Ma com’è possibile che il toxoplasma gondii riesca a renderci più attraenti? Uno studio recente, pubblicato sulla rivista scientrifica PeerJ, ha dato una spiegazione a questo fenomeno così bizzarro.

Toxoplasmosi: quali sono gli effetti

Prima di parlare del lato più "estetico" di questo fenomeno, occorre capire cos’è la toxoplasmosi e quali sono i sintomi. Pare che il 50% degli esseri umani ne sia (o ne sia stato) affetto, ma nella maggior parte dei casi l’infezione non presenta alcun effetto e passa inosservata. In certi casi può causare alcuni sintomi come dolori muscolari, gonfiore dei linfonodi, mal di testa e febbre.

Le cause principali possono essere legate al contatto diretto con le feci di gatto e all’assunzione di carne cruda di maiale, cervo e pecora. Lo sappiamo, l’eliminazione o la riduzione del consumo di carne potrebbero essere un elemento vantaggioso anche per l’ambiente.
Recentemente, uno studio ha rilevato che anche mangiare pesce può essere una potenziale fonte di infezione, ma quest’ultima casa non è stata ancora confermata ufficialmente.

In rarissime occasioni questo parassita può intervenire anche sulla psiche del soggetto infetto, causando pensieri suicidi o disturbi ossessivi. Se il toxoplasma gondii infetta una donna incinta, può attraversare la placenta e mettere a rischio il feto, ecco perché è consigliato allontanarsi dagli animali in caso di gravidanza.

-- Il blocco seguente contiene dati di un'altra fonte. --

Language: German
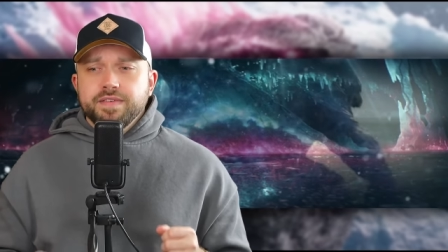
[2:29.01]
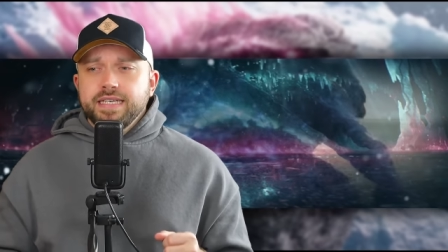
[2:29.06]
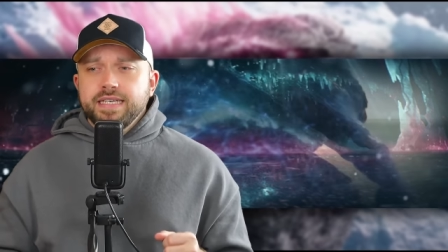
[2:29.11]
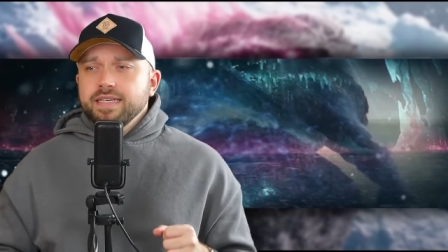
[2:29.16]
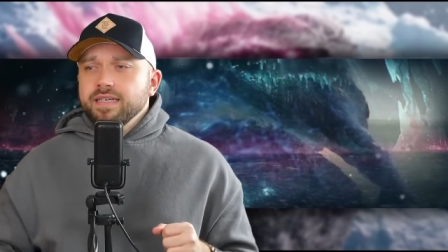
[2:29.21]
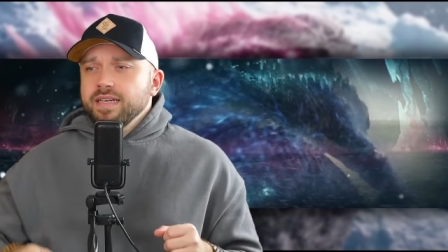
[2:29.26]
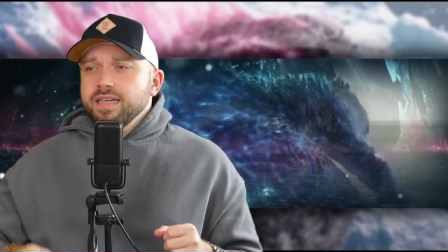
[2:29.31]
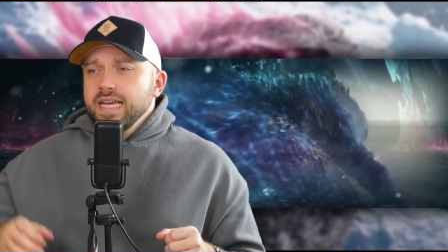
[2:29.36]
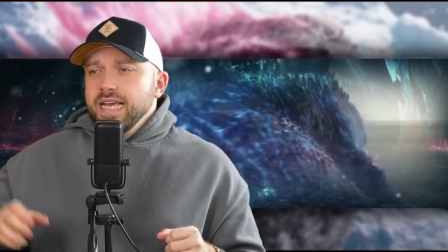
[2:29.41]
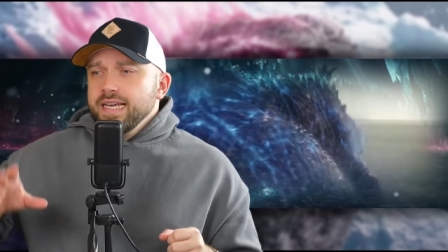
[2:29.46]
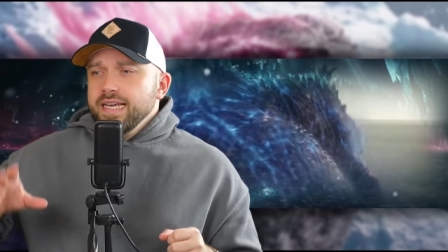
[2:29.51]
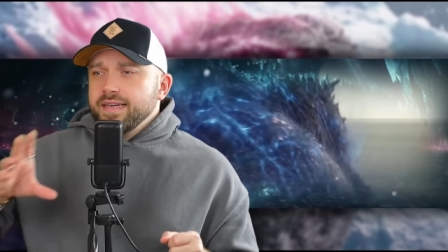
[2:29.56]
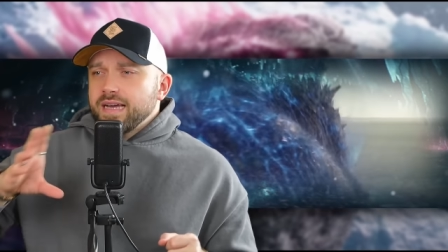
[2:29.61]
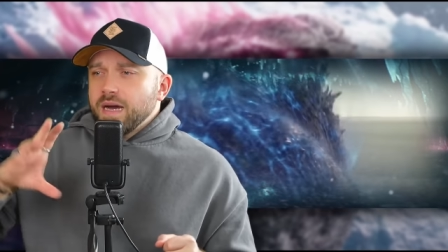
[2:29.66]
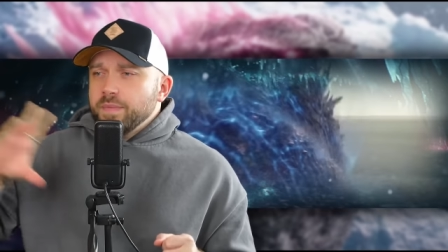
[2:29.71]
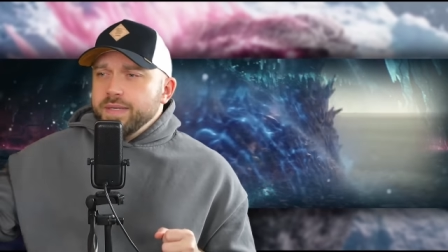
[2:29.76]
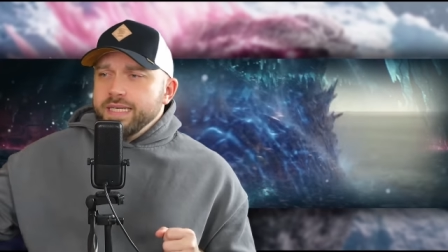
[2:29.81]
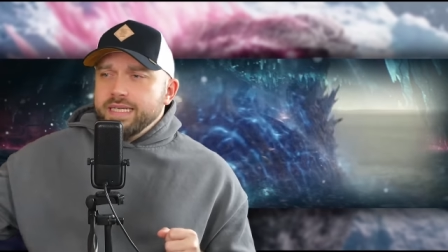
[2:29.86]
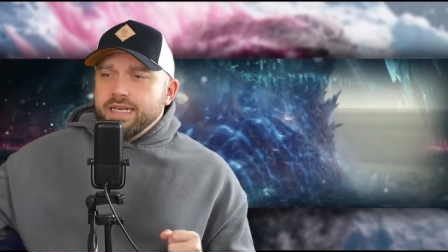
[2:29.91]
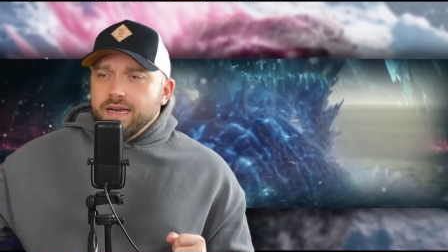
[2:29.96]
wie
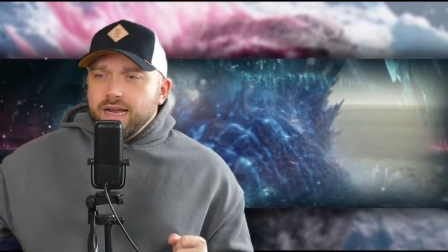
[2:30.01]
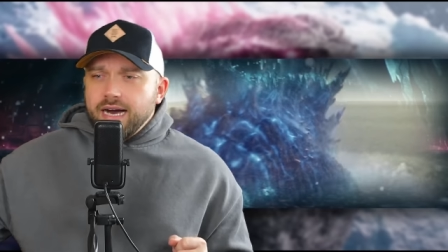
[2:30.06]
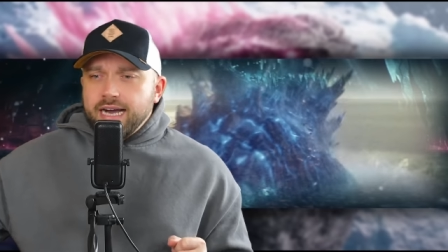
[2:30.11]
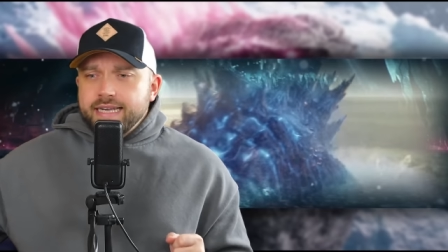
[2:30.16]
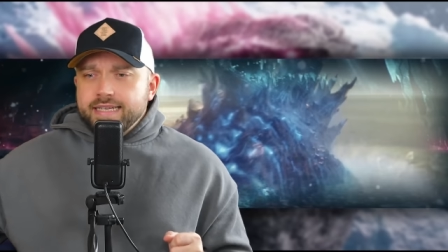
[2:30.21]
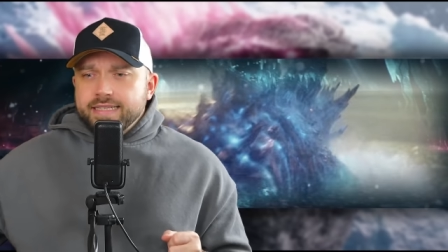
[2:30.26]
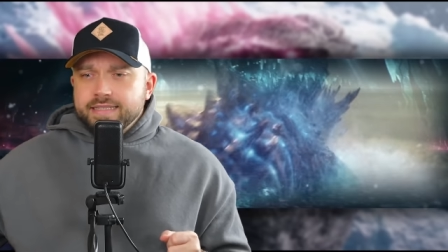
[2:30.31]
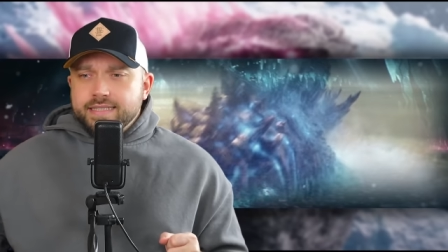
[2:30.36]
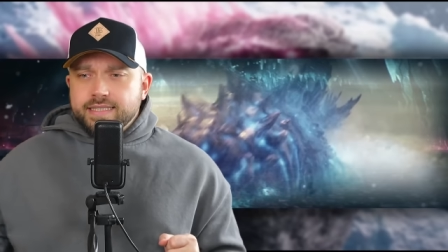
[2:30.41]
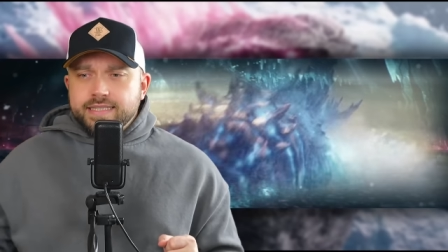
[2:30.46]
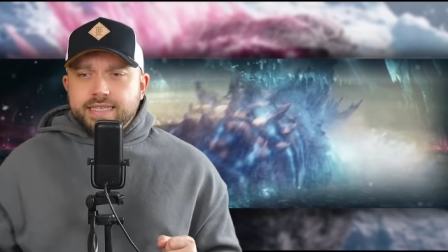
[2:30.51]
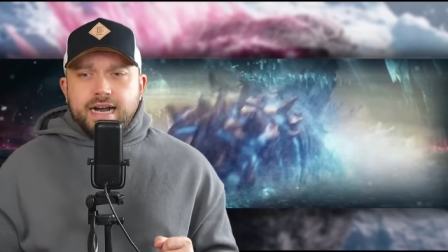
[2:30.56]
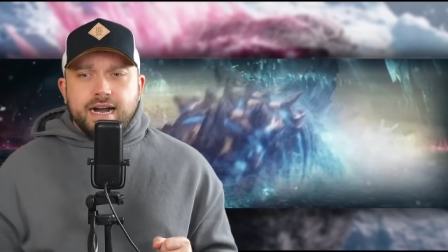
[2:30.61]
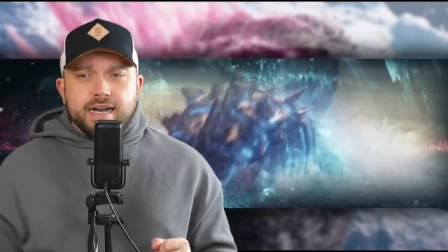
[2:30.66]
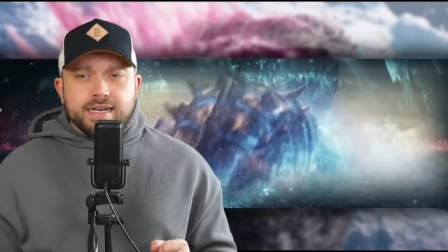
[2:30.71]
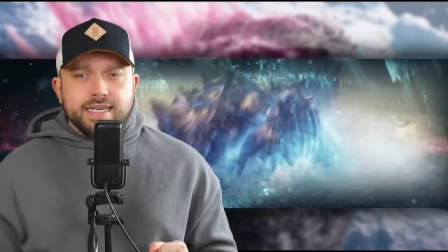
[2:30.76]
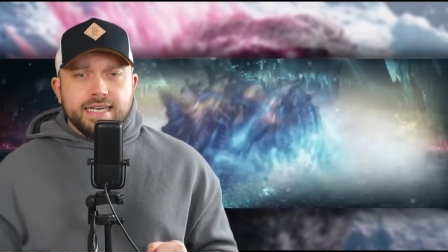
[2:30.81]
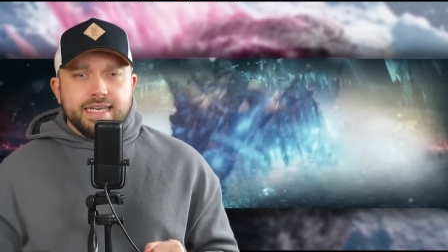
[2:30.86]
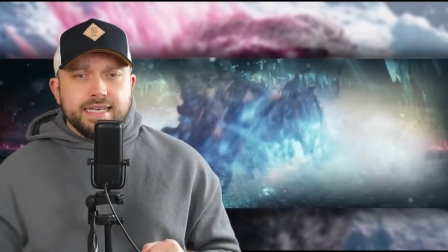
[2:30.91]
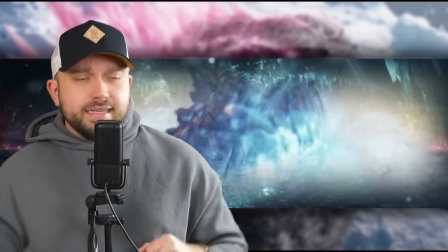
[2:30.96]
Kapitel 1 Scar
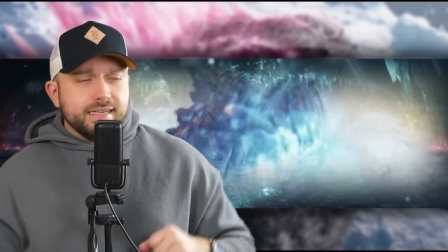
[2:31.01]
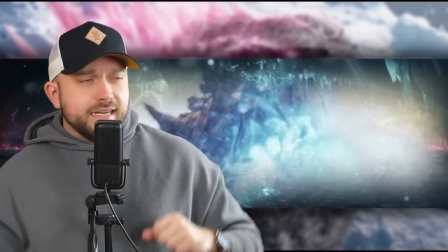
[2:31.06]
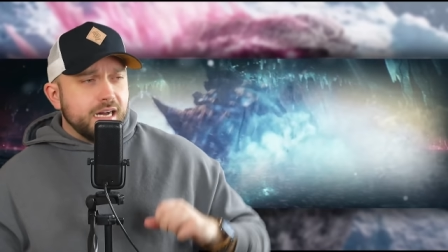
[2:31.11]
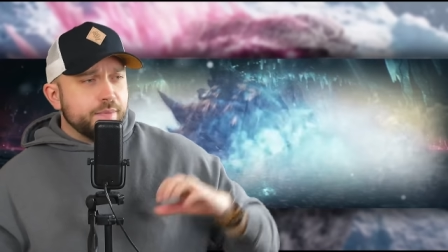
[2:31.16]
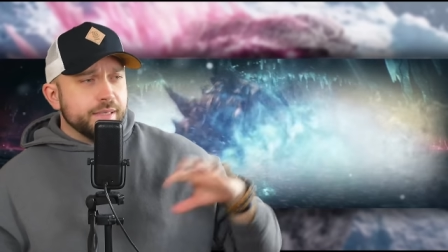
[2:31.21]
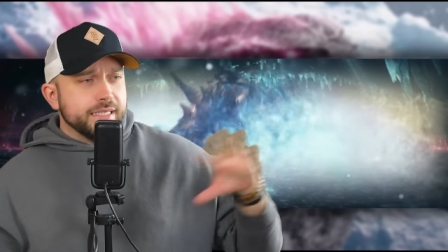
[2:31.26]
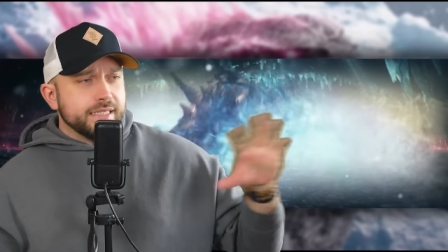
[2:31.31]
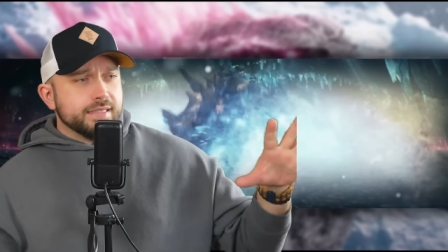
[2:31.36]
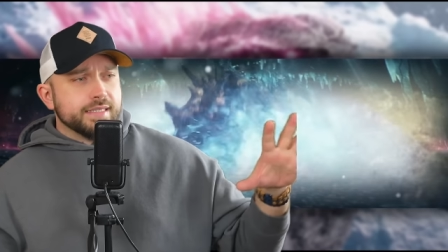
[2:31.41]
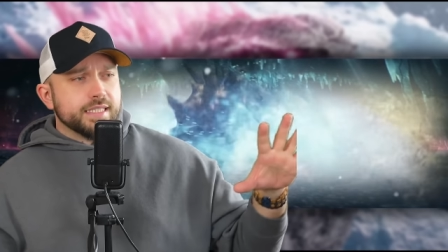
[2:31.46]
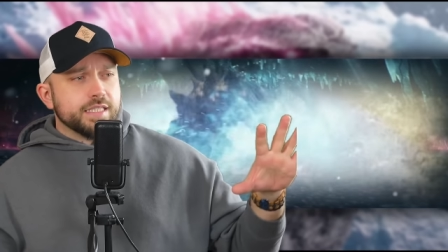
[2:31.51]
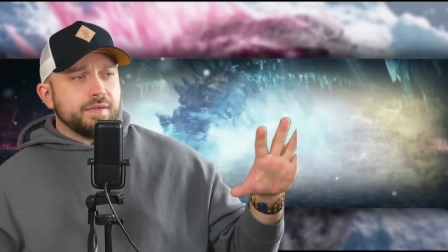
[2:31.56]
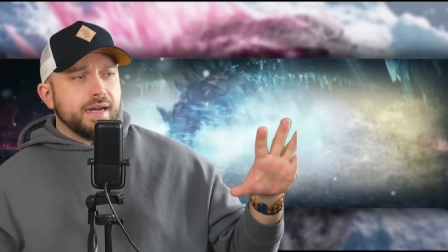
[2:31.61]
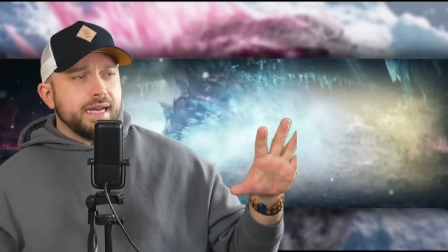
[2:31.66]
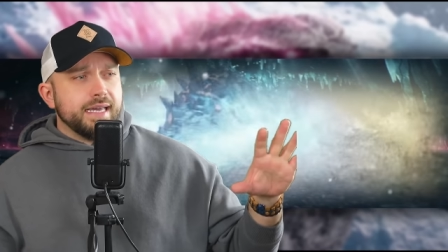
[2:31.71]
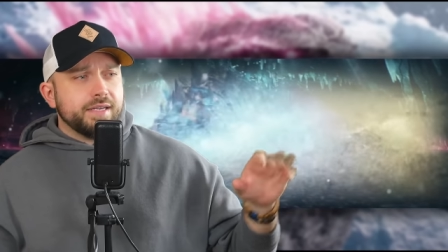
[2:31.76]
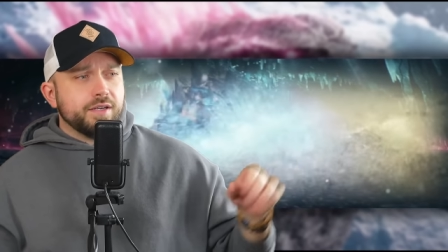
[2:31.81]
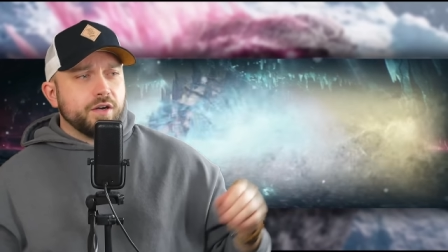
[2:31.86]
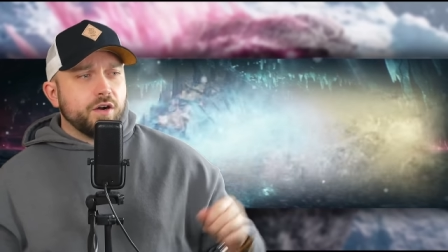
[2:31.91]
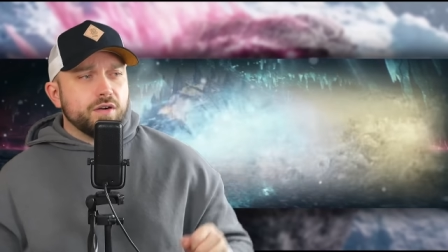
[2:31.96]
King, Kapitel
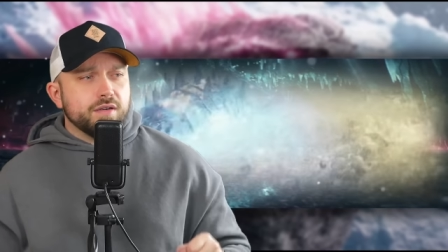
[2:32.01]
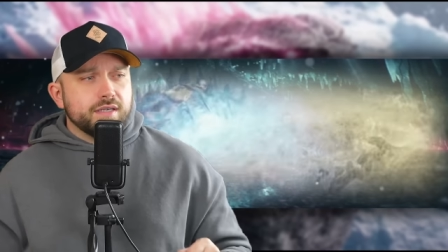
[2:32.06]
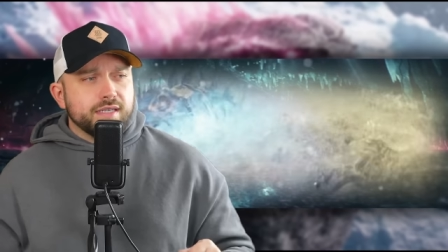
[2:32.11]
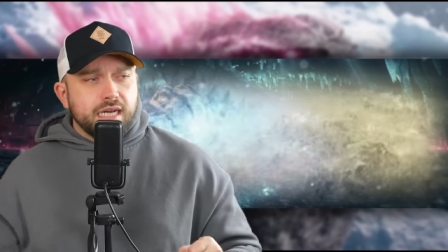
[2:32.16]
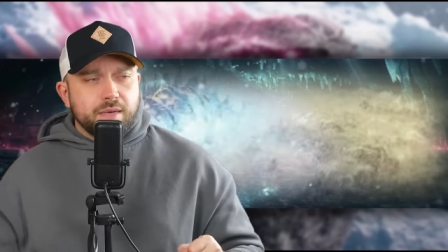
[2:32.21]
2 Kong,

La diagnosi della malattia avviene dopo una serie di analisi sierologiche, che rilevano specifici anticorpi. Purtroppo, allo stato attuale non esiste un vaccino che possa prevenire questa infezione, ma ci sono una serie di cose che si possono fare per ridurre il rischio di contrarla, come ad esempio igienizzare al meglio gli utensili con cui abbiamo toccato la carne cruda, lavarsi le mani se si è entrati a contatto direttamente con le feci del gatto e fare attenzione alla sua alimentazione in modo da prenderci cura anche del nostro amico felino.

Come può renderci più attraenti?

La rivista scientifica PeerJ ha svolto un interessante studio su questo parassita e ha rilevato un effetto inaspettato: le persone affette da Toxoplasma gondii possono essere percepite come più attraenti a causa di un leggero cambiamento dei lineamenti del viso.

Per poter approfondire al meglio questo studio, i ricercatori si sono basati su alcune foto scattate ad alcuni volontari infetti e sani. Il loro "livello di seduzione" e il loro stato di salute sono stati valutati con un punteggio da 1 a 10, dove 1 equivale a malsano e 10 a sano e molto attraente. A quanto pare, le persone affette da questo parassita sono state percepite come molto più attraenti rispetto a quelle non infette.

La cosa sorprendente è stata la presenza di una maggiore simmetria nei loro lineamenti facciali, rispetto ai soggetti che non hanno contratto l’infezione. Infatti, un viso più simmetrico viene percepito come più piacevole rispetto a un volto asimmetrico. Per spiegare questo strano fenomeno, i ricercatori hanno fatto un’interessante scoperta: il toxoplasma gondii può agire sui livelli di testosterone, modificandone così i tratti fisici legati a questo ormone.